* **ABOUT THIS EXERCISE**:
Set every entry down again exactly, excluding any pictures.

== Segment start ==

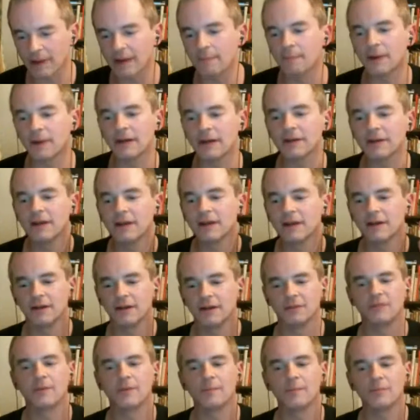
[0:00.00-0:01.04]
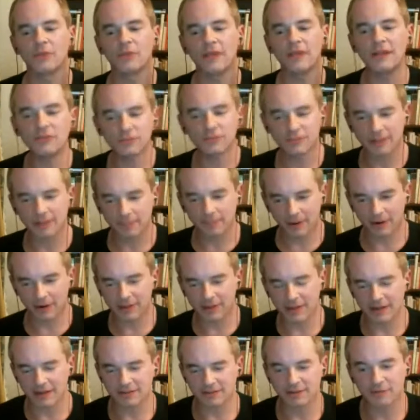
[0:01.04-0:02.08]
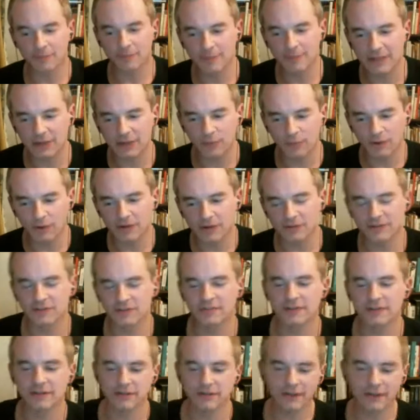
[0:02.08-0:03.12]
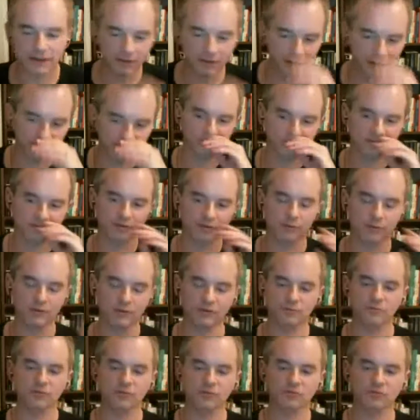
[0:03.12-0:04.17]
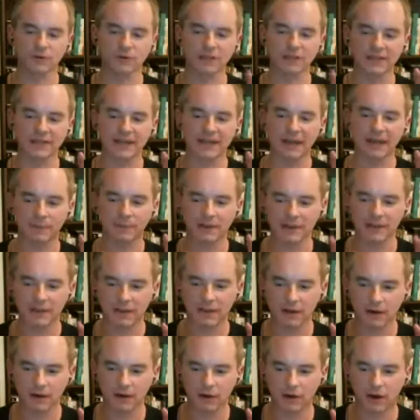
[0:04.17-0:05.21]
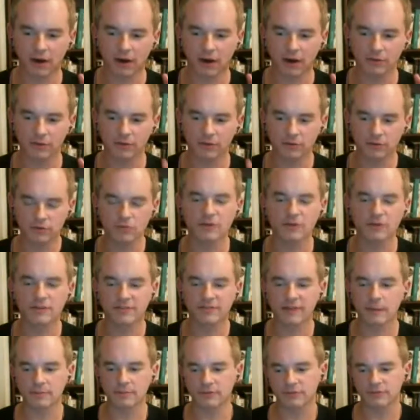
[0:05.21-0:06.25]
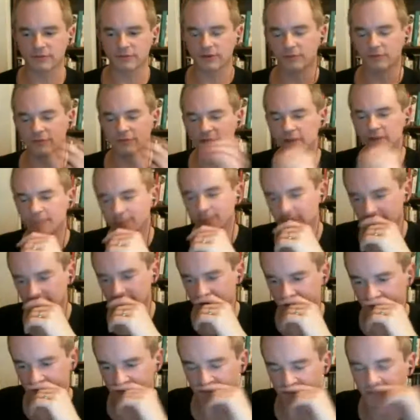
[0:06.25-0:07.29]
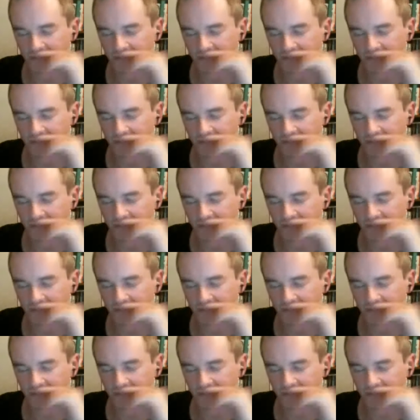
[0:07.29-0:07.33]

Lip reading: But the interesting part of the essay for me was she says, like, look, so what's really happening here are there two conceptions of liberalism.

== Segment end ==

* **EXERCISE RESULT**:
[0:00.00-0:01.04]
[0:01.04-0:02.08]
[0:02.08-0:03.12]
[0:03.12-0:04.17]
[0:04.17-0:05.21]
[0:05.21-0:06.25]
[0:06.25-0:07.29]
[0:07.29-0:07.33]

Lip reading: But the interesting part of the essay for me was she says, like, look, so what's really happening here are there two conceptions of liberalism.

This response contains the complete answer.